#### [Stored data entries]
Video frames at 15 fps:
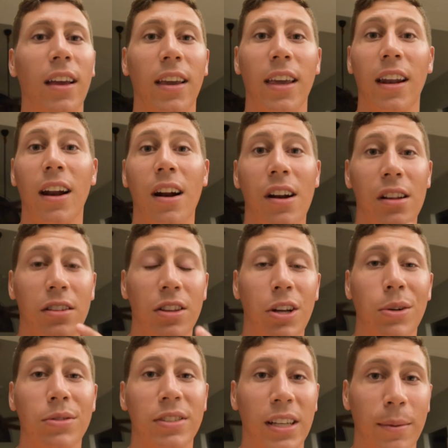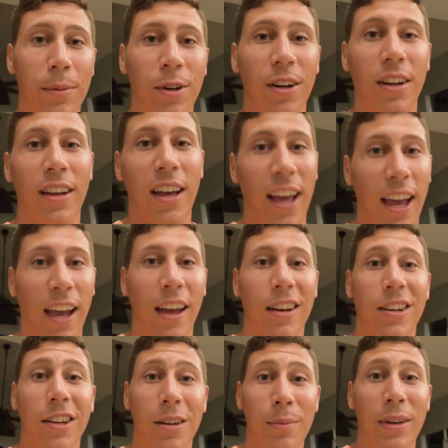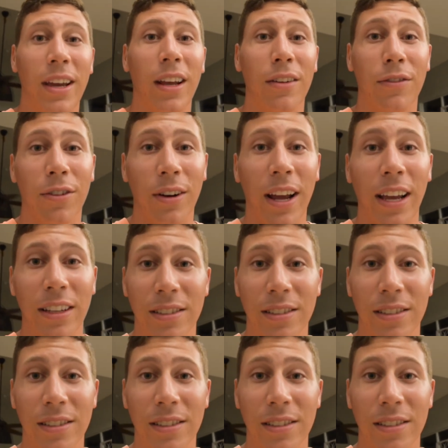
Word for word: get it on a low simmer, and you're gonna be in for a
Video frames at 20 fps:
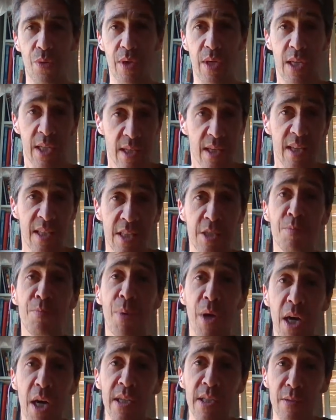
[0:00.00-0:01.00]
It's
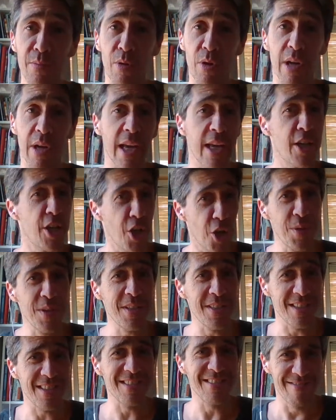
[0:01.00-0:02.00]
possible. I know
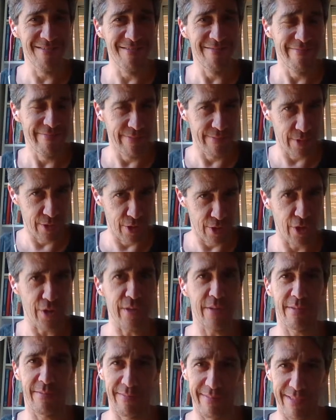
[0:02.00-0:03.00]
it's
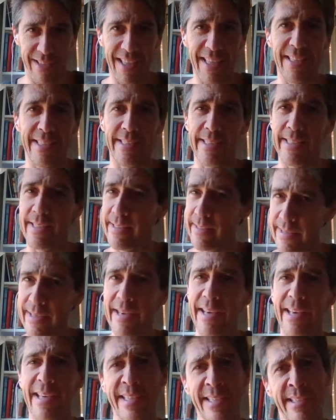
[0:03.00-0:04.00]
not easy.
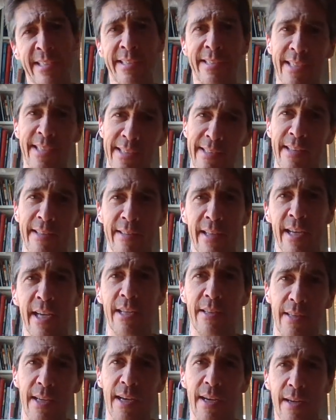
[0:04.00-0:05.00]
Yeah, easier said than
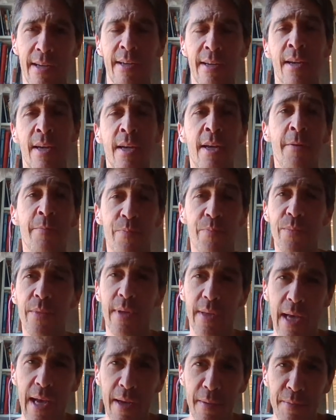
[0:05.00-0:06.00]
done. Duh.
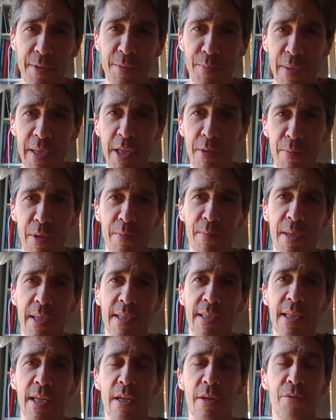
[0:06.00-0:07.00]
I'm speaking about
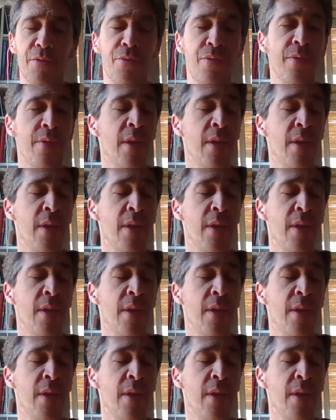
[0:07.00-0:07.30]
myself.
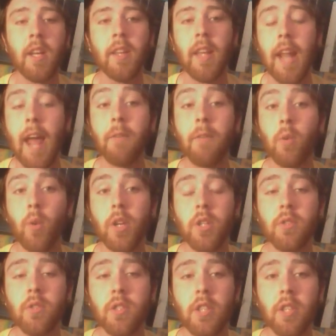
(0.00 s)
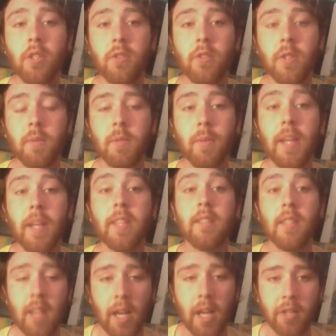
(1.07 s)
that everyone you see in your dream space
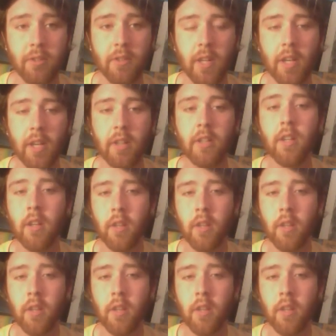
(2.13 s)
is actually there.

#### [Work to be completed]
Only the lines from the line with "[0:04.00-0:05.00]" through the end of the records belong in your copy. Repeat them exactly, without pictures.

#### [Response box]
[0:04.00-0:05.00]
Yeah, easier said than
[0:05.00-0:06.00]
done. Duh.
[0:06.00-0:07.00]
I'm speaking about
[0:07.00-0:07.30]
myself.
(0.00 s)
(1.07 s)
that everyone you see in your dream space
(2.13 s)
is actually there.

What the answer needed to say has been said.